> Your task
Using the data below, set down every line from the one containing "(7.00 s to 8.00 s)" through the one containing "(13.00 s to 13.42 s)", inclusive and unchanged. Pictures are to be skipped.

(Dataset entries)

━━━━━━━━

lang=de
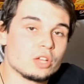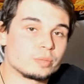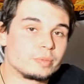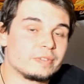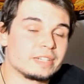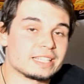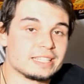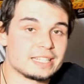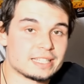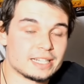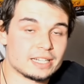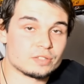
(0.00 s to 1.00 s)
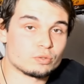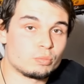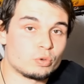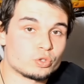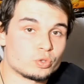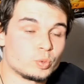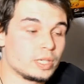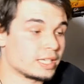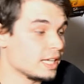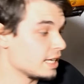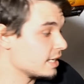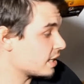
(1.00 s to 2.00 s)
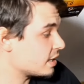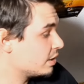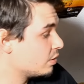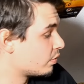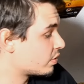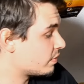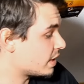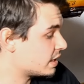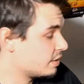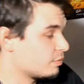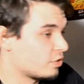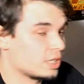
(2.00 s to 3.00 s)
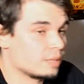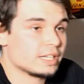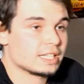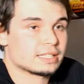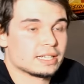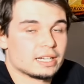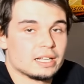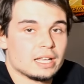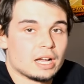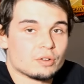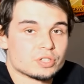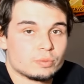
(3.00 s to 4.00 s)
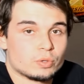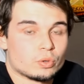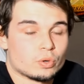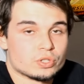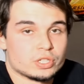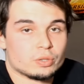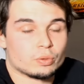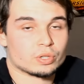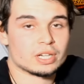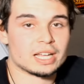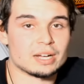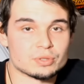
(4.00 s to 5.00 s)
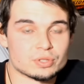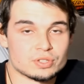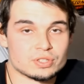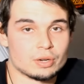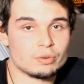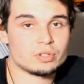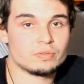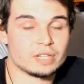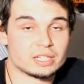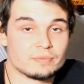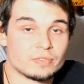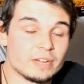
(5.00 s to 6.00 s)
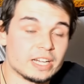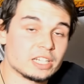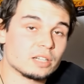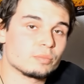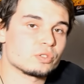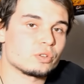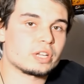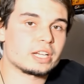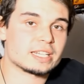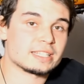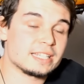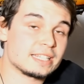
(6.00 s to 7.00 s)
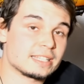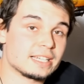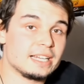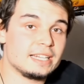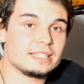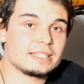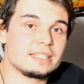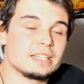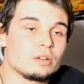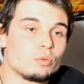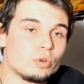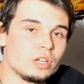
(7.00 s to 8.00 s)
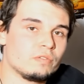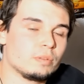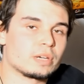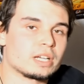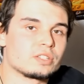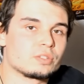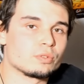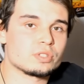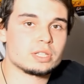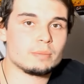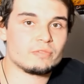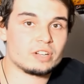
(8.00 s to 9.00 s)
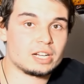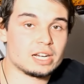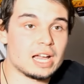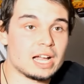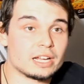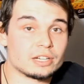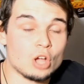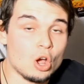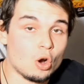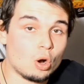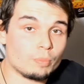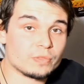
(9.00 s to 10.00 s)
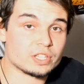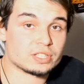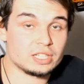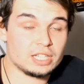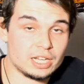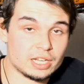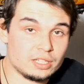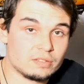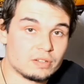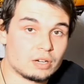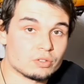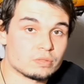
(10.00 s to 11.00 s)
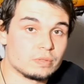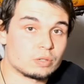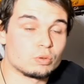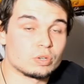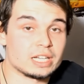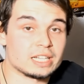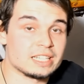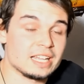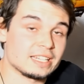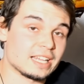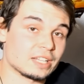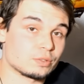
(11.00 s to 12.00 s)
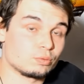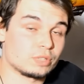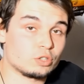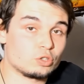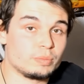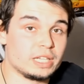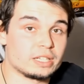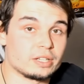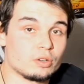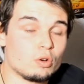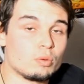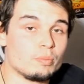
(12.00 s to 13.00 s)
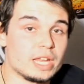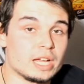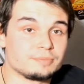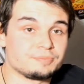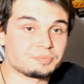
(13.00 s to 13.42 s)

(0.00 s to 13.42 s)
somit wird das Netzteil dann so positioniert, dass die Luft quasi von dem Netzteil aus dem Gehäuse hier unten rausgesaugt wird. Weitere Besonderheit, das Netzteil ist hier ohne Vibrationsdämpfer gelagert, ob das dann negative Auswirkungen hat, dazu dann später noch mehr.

━━━━━━━━

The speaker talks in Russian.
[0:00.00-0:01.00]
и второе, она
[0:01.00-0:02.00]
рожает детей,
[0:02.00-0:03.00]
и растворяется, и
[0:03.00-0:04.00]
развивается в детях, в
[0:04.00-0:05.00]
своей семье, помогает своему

━━━━━━━━

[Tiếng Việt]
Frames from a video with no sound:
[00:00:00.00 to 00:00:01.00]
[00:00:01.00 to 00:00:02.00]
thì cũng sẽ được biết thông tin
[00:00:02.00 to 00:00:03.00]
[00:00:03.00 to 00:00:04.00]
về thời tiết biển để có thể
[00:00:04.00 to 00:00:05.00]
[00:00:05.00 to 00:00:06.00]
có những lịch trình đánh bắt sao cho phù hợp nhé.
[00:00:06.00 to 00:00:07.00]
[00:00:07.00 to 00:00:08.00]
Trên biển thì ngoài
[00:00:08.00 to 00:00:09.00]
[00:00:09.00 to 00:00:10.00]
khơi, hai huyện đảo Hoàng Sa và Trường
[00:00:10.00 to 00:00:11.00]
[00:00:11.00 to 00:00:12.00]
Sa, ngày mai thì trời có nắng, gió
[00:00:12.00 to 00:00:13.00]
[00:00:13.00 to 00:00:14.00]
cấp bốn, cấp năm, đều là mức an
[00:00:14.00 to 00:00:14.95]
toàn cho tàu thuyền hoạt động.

━━━━━━━━

> Expected output
(7.00 s to 8.00 s)
(8.00 s to 9.00 s)
(9.00 s to 10.00 s)
(10.00 s to 11.00 s)
(11.00 s to 12.00 s)
(12.00 s to 13.00 s)
(13.00 s to 13.42 s)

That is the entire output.